Eine solche - nach Ansicht des Senats unzulässige - abgabeerweiternde Auslegung aber stellt es dar, wenn man mit dem Landgericht und einer in Rechtsprechung und Literatur vertretenen Auffassung (AG Paderborn, JurBüro 1992, 468 mit zustimmender Anmerkung von Mümmler; Uhlenbruck, Insolvenzordnung, 12. Aufl., § 14 Rz.87; AG Frankfurt, ZVI 2003, 615) die Vorschrift des § 50 Abs.1 Satz 2 GKG a.F. im Fall der Erledigungserklärung entsprechend anwendet. Die übereinstimmende Erledigungserklärung lässt sich nämlich selbst bei extensiver Auslegung nicht unter den Begriff der Klagerücknahme in § 50 Abs.1 Satz 2 GKG a.F. fassen.

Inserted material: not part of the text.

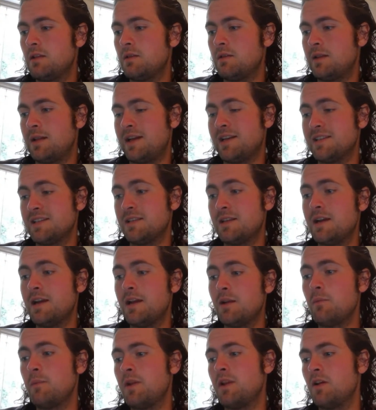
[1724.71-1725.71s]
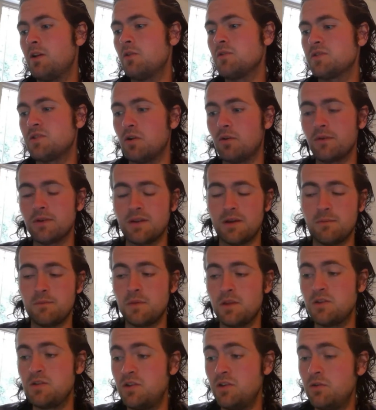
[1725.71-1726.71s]
Last night, it goes to overtime.
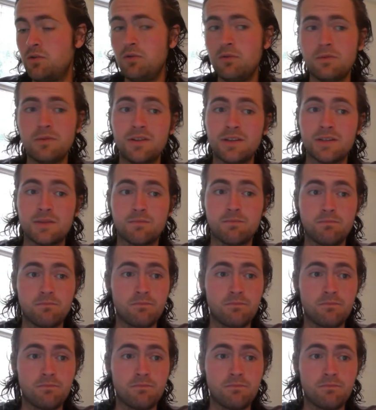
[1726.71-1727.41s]
The dude just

Bei der übereinstimmenden Erledigungserklärung handelt es sich vielmehr - schon weil die Erledigung vom Gläubiger gerade erklärt wird, um die mit einer Klagerücknahme verbundenen Folgen zu vermeiden - um ein eigenständiges Rechtsinstitut, das der Klagerücknahme nicht vergleichbar ist.

Damit verbleibt es dabei, dass im Fall der Verfahrensbeendigung durch übereinstimmende Erledigungserklärung eine Zweitschuldnerhaftung des antragstellenden Gläubigers für die Auslagen nicht besteht (so auch LG Göttingen, ZInsO 2004, 819; LG Frankenthal, NZI 2002, 265; AG Kaiserslautern, NZI 2004, 327; AG Dresden, ZInsO 2003, 385; Hartmann, a.a.O., § 23 Rz.5; Meyer, Gerichtskostengesetz, 6. Aufl., § 23 Rz.2; Schmerbach, NZI 2003, 421, 423; Gundlach/Schirrmeister, EWiR 2004, 849).

Eine Kostenentscheidung ist nicht veranlasst, § 66 Abs.8 GKG n.F.